**Dataset entries**

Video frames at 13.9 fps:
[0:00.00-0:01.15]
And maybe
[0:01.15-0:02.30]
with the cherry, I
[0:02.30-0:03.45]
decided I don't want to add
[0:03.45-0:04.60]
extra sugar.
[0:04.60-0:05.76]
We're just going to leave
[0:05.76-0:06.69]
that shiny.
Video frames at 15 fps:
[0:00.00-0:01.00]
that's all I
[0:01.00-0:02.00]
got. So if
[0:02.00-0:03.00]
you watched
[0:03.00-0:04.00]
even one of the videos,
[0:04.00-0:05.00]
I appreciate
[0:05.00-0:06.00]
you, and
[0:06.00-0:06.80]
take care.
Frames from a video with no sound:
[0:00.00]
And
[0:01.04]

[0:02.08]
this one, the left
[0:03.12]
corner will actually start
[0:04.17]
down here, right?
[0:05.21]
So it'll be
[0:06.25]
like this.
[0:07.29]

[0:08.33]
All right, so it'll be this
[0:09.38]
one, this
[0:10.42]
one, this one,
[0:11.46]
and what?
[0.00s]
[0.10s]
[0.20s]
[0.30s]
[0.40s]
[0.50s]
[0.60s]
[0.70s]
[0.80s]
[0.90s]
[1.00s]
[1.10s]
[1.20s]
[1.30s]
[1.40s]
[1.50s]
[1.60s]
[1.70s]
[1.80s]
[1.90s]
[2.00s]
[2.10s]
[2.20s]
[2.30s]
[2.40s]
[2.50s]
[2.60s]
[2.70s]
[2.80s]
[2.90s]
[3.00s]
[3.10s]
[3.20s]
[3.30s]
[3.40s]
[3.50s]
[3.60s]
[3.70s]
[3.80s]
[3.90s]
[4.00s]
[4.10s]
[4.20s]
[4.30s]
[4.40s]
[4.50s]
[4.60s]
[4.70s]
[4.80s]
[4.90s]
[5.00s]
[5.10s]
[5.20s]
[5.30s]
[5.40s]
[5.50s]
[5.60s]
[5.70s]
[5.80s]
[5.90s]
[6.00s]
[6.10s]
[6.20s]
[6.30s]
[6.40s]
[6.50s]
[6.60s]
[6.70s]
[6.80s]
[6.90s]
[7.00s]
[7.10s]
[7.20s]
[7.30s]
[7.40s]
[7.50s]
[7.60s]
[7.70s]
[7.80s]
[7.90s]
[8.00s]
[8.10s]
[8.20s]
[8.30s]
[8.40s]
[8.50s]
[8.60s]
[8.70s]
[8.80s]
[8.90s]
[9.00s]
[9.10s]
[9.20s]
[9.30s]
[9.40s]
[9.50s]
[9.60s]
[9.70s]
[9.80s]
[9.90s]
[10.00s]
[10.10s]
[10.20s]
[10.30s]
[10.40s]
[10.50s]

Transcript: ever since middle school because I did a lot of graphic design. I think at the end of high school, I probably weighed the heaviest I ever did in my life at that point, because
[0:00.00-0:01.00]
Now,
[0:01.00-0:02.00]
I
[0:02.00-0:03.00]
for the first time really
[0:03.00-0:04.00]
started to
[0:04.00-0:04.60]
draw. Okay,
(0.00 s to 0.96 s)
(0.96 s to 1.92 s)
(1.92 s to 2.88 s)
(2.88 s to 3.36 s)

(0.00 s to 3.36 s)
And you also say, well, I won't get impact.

**Prompt**
Output the records above, each one exactly, with none left out.

**Exercise result**
Video frames at 13.9 fps:
[0:00.00-0:01.15]
And maybe
[0:01.15-0:02.30]
with the cherry, I
[0:02.30-0:03.45]
decided I don't want to add
[0:03.45-0:04.60]
extra sugar.
[0:04.60-0:05.76]
We're just going to leave
[0:05.76-0:06.69]
that shiny.
Video frames at 15 fps:
[0:00.00-0:01.00]
that's all I
[0:01.00-0:02.00]
got. So if
[0:02.00-0:03.00]
you watched
[0:03.00-0:04.00]
even one of the videos,
[0:04.00-0:05.00]
I appreciate
[0:05.00-0:06.00]
you, and
[0:06.00-0:06.80]
take care.
Frames from a video with no sound:
[0:00.00]
And
[0:01.04]

[0:02.08]
this one, the left
[0:03.12]
corner will actually start
[0:04.17]
down here, right?
[0:05.21]
So it'll be
[0:06.25]
like this.
[0:07.29]

[0:08.33]
All right, so it'll be this
[0:09.38]
one, this
[0:10.42]
one, this one,
[0:11.46]
and what?
[0.00s]
[0.10s]
[0.20s]
[0.30s]
[0.40s]
[0.50s]
[0.60s]
[0.70s]
[0.80s]
[0.90s]
[1.00s]
[1.10s]
[1.20s]
[1.30s]
[1.40s]
[1.50s]
[1.60s]
[1.70s]
[1.80s]
[1.90s]
[2.00s]
[2.10s]
[2.20s]
[2.30s]
[2.40s]
[2.50s]
[2.60s]
[2.70s]
[2.80s]
[2.90s]
[3.00s]
[3.10s]
[3.20s]
[3.30s]
[3.40s]
[3.50s]
[3.60s]
[3.70s]
[3.80s]
[3.90s]
[4.00s]
[4.10s]
[4.20s]
[4.30s]
[4.40s]
[4.50s]
[4.60s]
[4.70s]
[4.80s]
[4.90s]
[5.00s]
[5.10s]
[5.20s]
[5.30s]
[5.40s]
[5.50s]
[5.60s]
[5.70s]
[5.80s]
[5.90s]
[6.00s]
[6.10s]
[6.20s]
[6.30s]
[6.40s]
[6.50s]
[6.60s]
[6.70s]
[6.80s]
[6.90s]
[7.00s]
[7.10s]
[7.20s]
[7.30s]
[7.40s]
[7.50s]
[7.60s]
[7.70s]
[7.80s]
[7.90s]
[8.00s]
[8.10s]
[8.20s]
[8.30s]
[8.40s]
[8.50s]
[8.60s]
[8.70s]
[8.80s]
[8.90s]
[9.00s]
[9.10s]
[9.20s]
[9.30s]
[9.40s]
[9.50s]
[9.60s]
[9.70s]
[9.80s]
[9.90s]
[10.00s]
[10.10s]
[10.20s]
[10.30s]
[10.40s]
[10.50s]

Transcript: ever since middle school because I did a lot of graphic design. I think at the end of high school, I probably weighed the heaviest I ever did in my life at that point, because
[0:00.00-0:01.00]
Now,
[0:01.00-0:02.00]
I
[0:02.00-0:03.00]
for the first time really
[0:03.00-0:04.00]
started to
[0:04.00-0:04.60]
draw. Okay,
(0.00 s to 0.96 s)
(0.96 s to 1.92 s)
(1.92 s to 2.88 s)
(2.88 s to 3.36 s)

(0.00 s to 3.36 s)
And you also say, well, I won't get impact.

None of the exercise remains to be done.